What is required:
Reproduce the listing that follows character for character, excluding its pictures.

#####

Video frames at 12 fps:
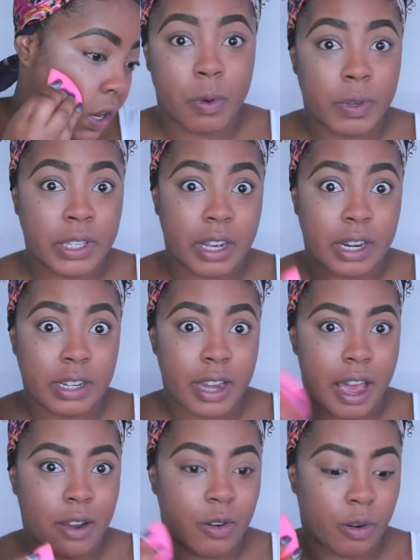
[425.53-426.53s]
When we set it
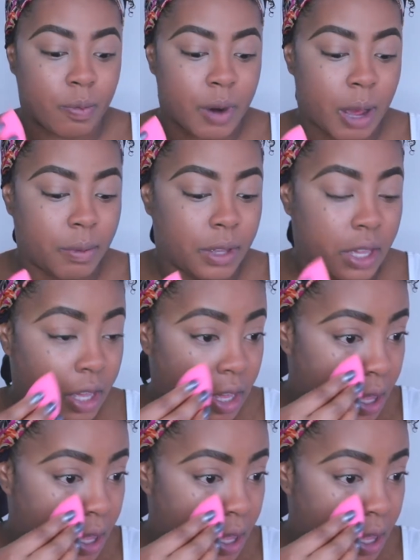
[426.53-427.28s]
down, it'll probably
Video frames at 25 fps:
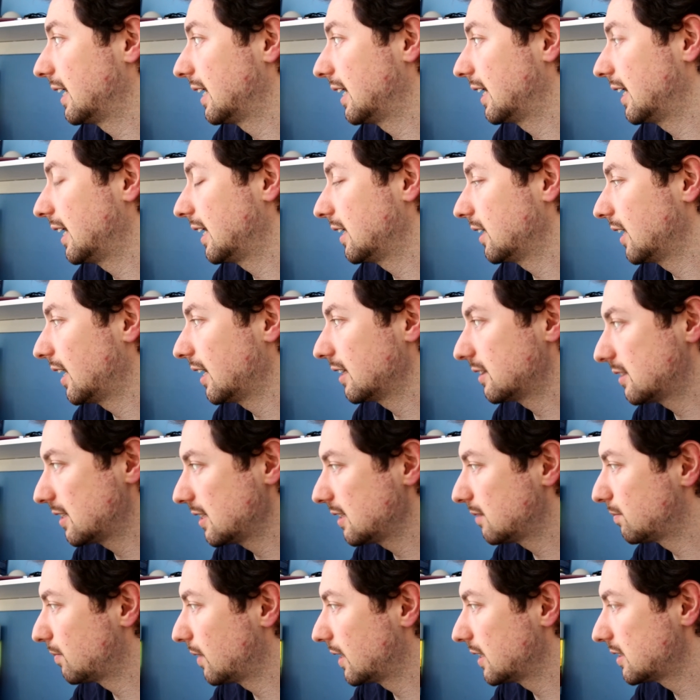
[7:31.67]

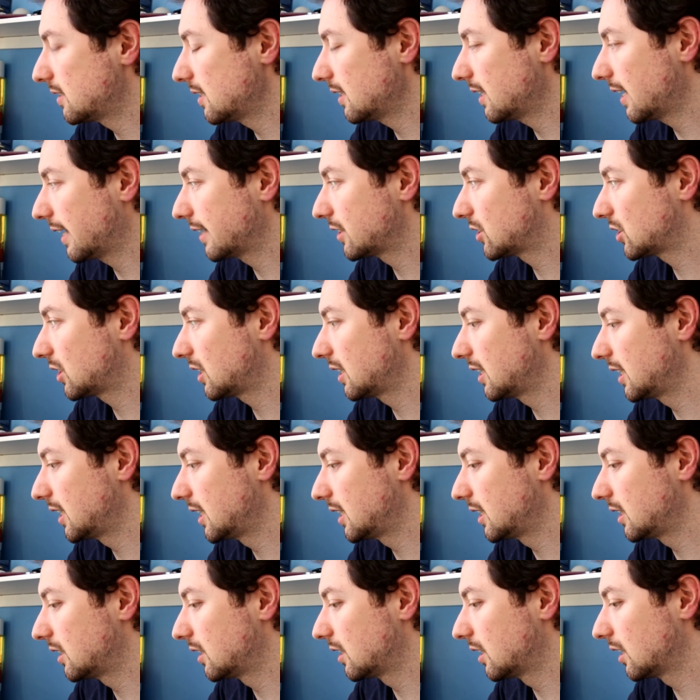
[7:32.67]
it did
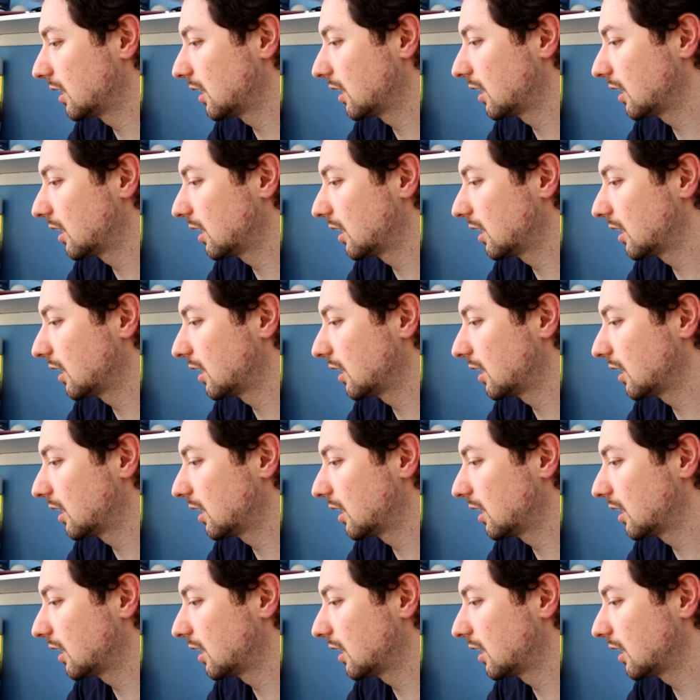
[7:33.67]
actually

#####

Response to this task:
Video frames at 12 fps:
[425.53-426.53s]
When we set it
[426.53-427.28s]
down, it'll probably
Video frames at 25 fps:
[7:31.67]

[7:32.67]
it did
[7:33.67]
actually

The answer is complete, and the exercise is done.